TOMORROW: Dr. Betts in and out of jail.

(The image above is a broadside Christopher Duyckinck had printed in April 1776 during local elections. I have no idea what he was on about, but it gives a sense of the man’s political style.)

9 comments:

Selden said...

A great many loyalists in Fairfield County, CT (a dozen?) were accused of visiting Tryon on the Duchess of Gordon or Captain Vandeput on the Asia in late 1775 and very early 1776. The suspicion was less spying and more conspiring and then, recruiting for British service. A number of indictments survive in the CT state archives. I'm not sure what court records may exist in New York.

Mike said...

It could be related to the Provincial Congressional elections held in New York the day after Duyckinck's broadside was dated. Link to a broadside issued the previous week with a list of recommended candidates in the Library of Congress: https://www.loc.gov/item/rbpe.10901000/

J. L. Bell said...

A closer look at the New York committee of safety journal shows that it heard testimony about men going to meet with Gov. Tryon at the same session when it considered Dr. Betts. However, no one accused him of that. So it was definitely a concern for the New York Patriots. Just not in his case, though he adopted that crime later.

J. L. Bell said...

Thanks for the link to that April 1776 broadside about the New York election. I still don’t understand New York politics.

Mike said...

I don't either, and I've lived in New York since 1986...

ZombyDawg said...

Dr. Betts is my 4th great grandfather. His daughter Fanny Matilda Betts (born in New Brunswick) married Caleb Haskell, son of Patriot soldier Caleb Haskell of Newburyport, Massachusetts in March 1815.

Anonymous said...

It is no surprise that this happened in January. The Committees of Safety had been given license which they took as their Patriotic duty to harass, disarm, plunder, and imprison Loyalists by the Tory Act on January 2. Dr. Betts wasn't just damning the Congresses and Committees on principle. Duyckinck's accusation indicates that Dr. Betts was reacting to previous actions taken by the Committee.
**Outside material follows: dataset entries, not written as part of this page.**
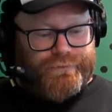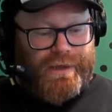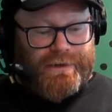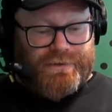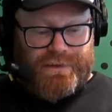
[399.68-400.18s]

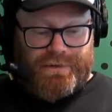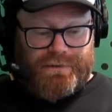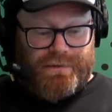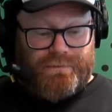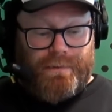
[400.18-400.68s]
actually,
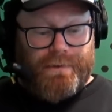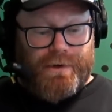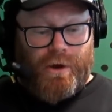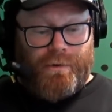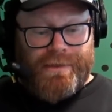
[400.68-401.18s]
there's probably
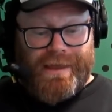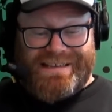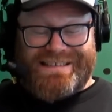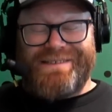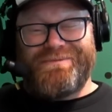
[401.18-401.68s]
no one there
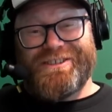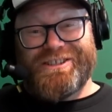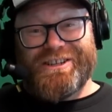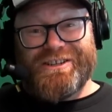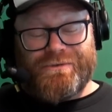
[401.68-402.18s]
except for
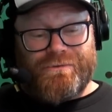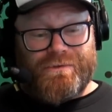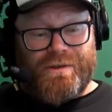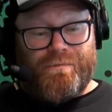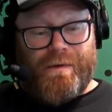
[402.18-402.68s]
Sheasel
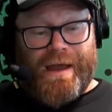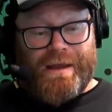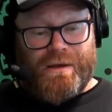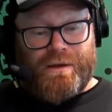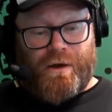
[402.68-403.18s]
that
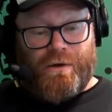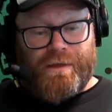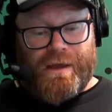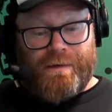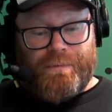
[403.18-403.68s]
may go
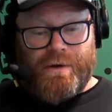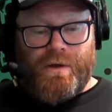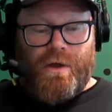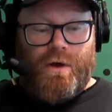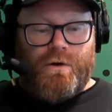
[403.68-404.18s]
there, but
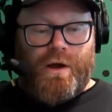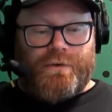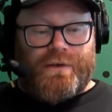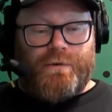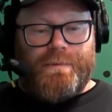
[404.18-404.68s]
who
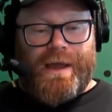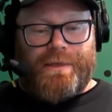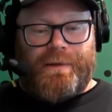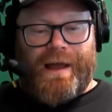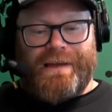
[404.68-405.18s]
knows? They could be other
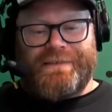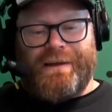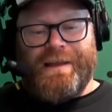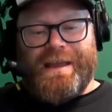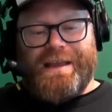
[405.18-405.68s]
players.
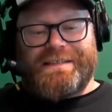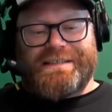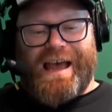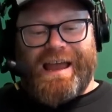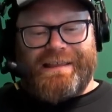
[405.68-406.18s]
Now, in
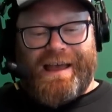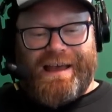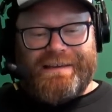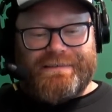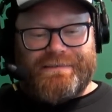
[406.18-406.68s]
saying
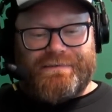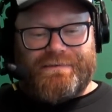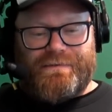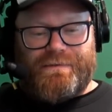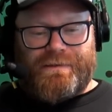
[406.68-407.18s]
that
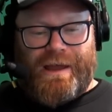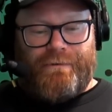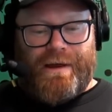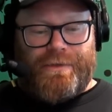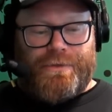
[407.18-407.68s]

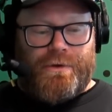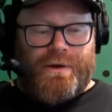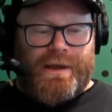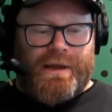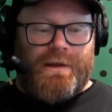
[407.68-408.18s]
round
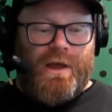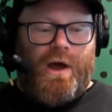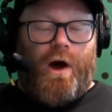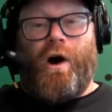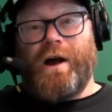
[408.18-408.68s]
13,
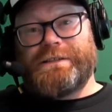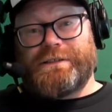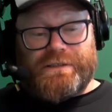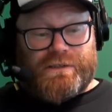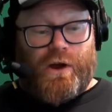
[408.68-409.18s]
I
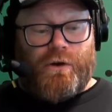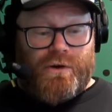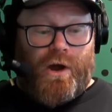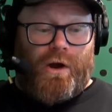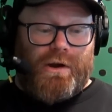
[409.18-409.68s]
don't
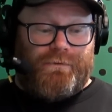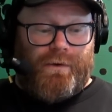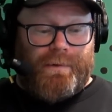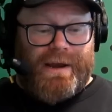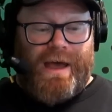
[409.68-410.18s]
know if
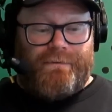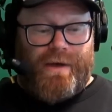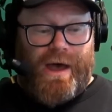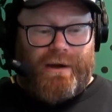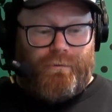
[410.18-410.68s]
I'm going to have
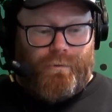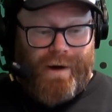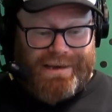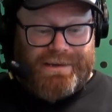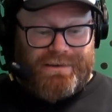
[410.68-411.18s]
a
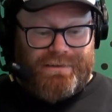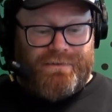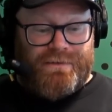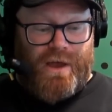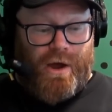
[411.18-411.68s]
Ratkins,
"Azor Betts was next brought before the Committee, and charged by Christopher Duyckinck with having, in his presence, damned the Congresses and Committees, both Continental and Provincial, and said that they were a set of damned rascals, and acted only to feather their own nests, and not to serve their country; that they had shut up his shop, but that he hoped to see the day when he would shut them up, or overturn them . . . "

Les Haskell said...

Excerpt from the Intoductory Narrative of the book The Battle of Long Island
By Thomas W. Field:

Christopher Duyckinck paid no further attention to Congress, entertaining, as he had the undoubted right to do, a sovereign contempt for its authority. The Jocobin leader was not, however, averse to using the power of the Congress whose authority he derided, to crush a tory enemy; for the journals of the Committee of Safety record, that on the 17th of January he brought before it an unhappy loyalist, charged with the heinous crime of cursing the Congress with a heartiness which, in one of his proclivities, indicated a dangerous enmity. This was a liberty which Duyckinck reserved to himself; and the pestilent tory was laid by the heels for assuming the royal prerogative.

The half crazed tory shopkeeper [doctor], who had been ruined by one of the military measures of Congress, admitted his disrespectful objurations, and it was therefore

"Resolved, That the said Azor Betts be sent to Ulster county jail, to be there confined in close jail until the further orders of the continental or provincial Congress, or of this committee."

Kingston jail was at this time crowded with fever-stricken and famishing prisoners, and it is probable that the profane Azor Betts took his portion there as just punishment for a contempt of Congress, which Christopher Duyckinck had proclaimed with impunity.

J. L. Bell said...

One of Dr. Betts’s complaints reveals that the business the Patriot government had barred him from was smallpox inoculation. Evidently that was the lucrative part of his practice.